Dataset records
***

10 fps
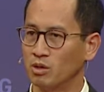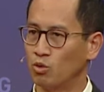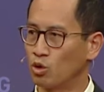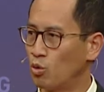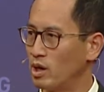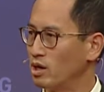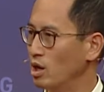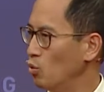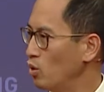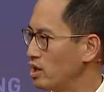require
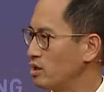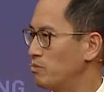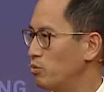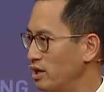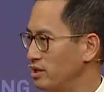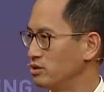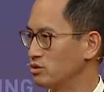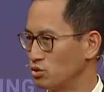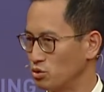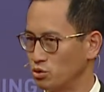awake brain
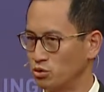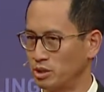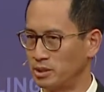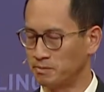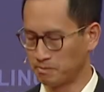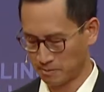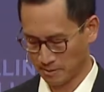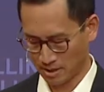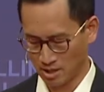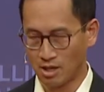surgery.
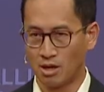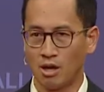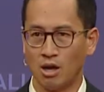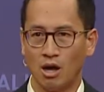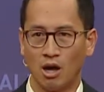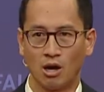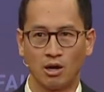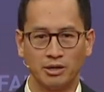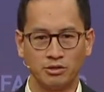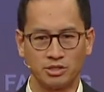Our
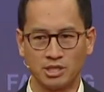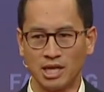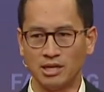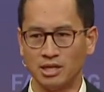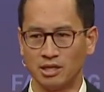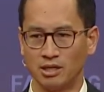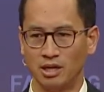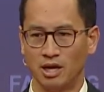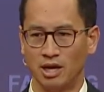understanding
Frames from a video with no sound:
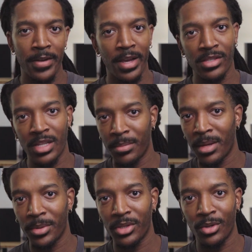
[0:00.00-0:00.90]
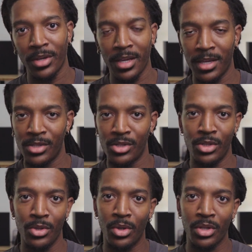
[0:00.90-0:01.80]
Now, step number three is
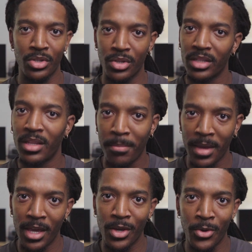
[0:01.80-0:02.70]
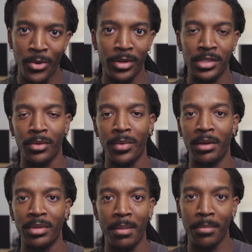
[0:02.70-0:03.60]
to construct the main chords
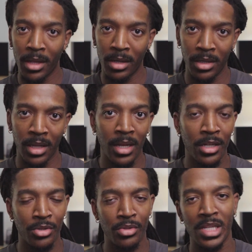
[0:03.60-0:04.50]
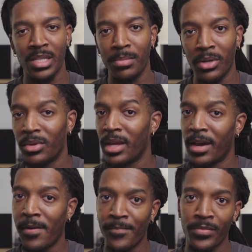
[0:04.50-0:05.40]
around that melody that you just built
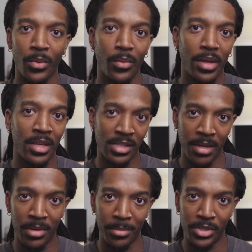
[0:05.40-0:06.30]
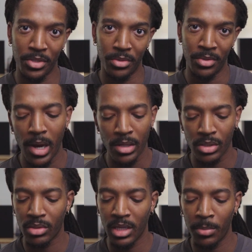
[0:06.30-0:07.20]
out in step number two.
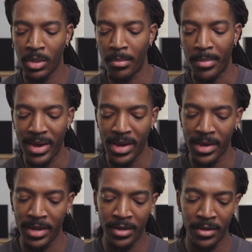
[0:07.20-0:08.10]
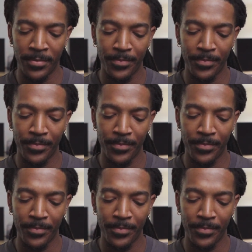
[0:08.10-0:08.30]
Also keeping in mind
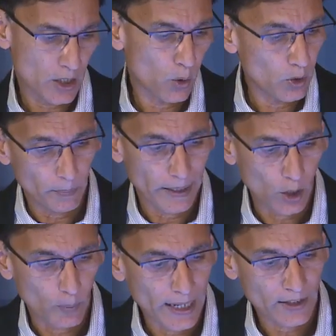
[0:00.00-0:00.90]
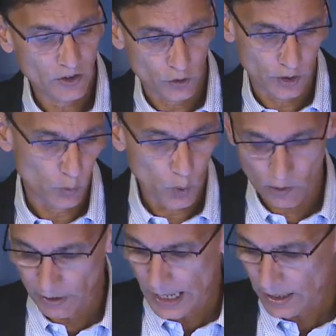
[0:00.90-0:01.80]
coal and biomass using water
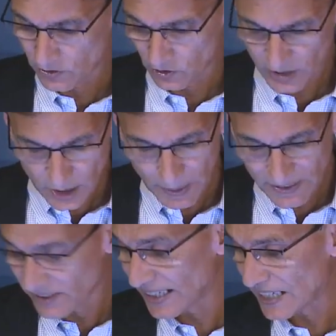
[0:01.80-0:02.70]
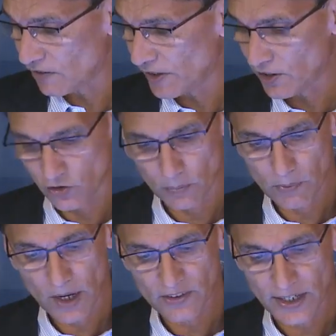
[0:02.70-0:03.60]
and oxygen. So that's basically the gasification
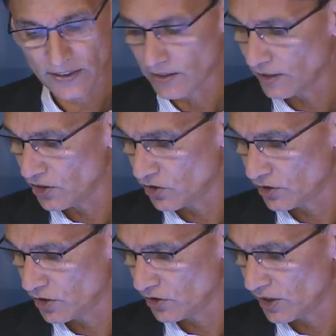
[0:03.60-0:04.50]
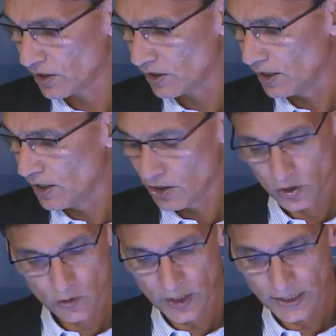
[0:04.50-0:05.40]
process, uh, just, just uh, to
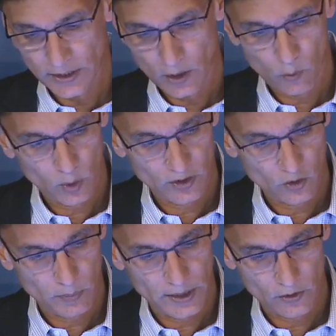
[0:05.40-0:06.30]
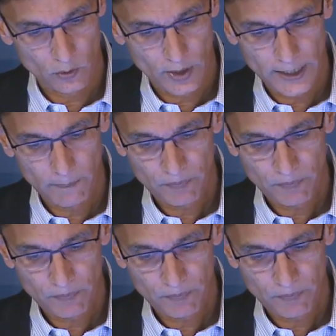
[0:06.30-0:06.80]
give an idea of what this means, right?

***

- ASSIGNMENT -
Please retype, exactly and with the pictures left out, the lines from the line containing "[0:08.10-0:08.30]" through the last line of the records above.

- SOLUTION FOR THIS PROBLEM -
[0:08.10-0:08.30]
Also keeping in mind
[0:00.00-0:00.90]
[0:00.90-0:01.80]
coal and biomass using water
[0:01.80-0:02.70]
[0:02.70-0:03.60]
and oxygen. So that's basically the gasification
[0:03.60-0:04.50]
[0:04.50-0:05.40]
process, uh, just, just uh, to
[0:05.40-0:06.30]
[0:06.30-0:06.80]
give an idea of what this means, right?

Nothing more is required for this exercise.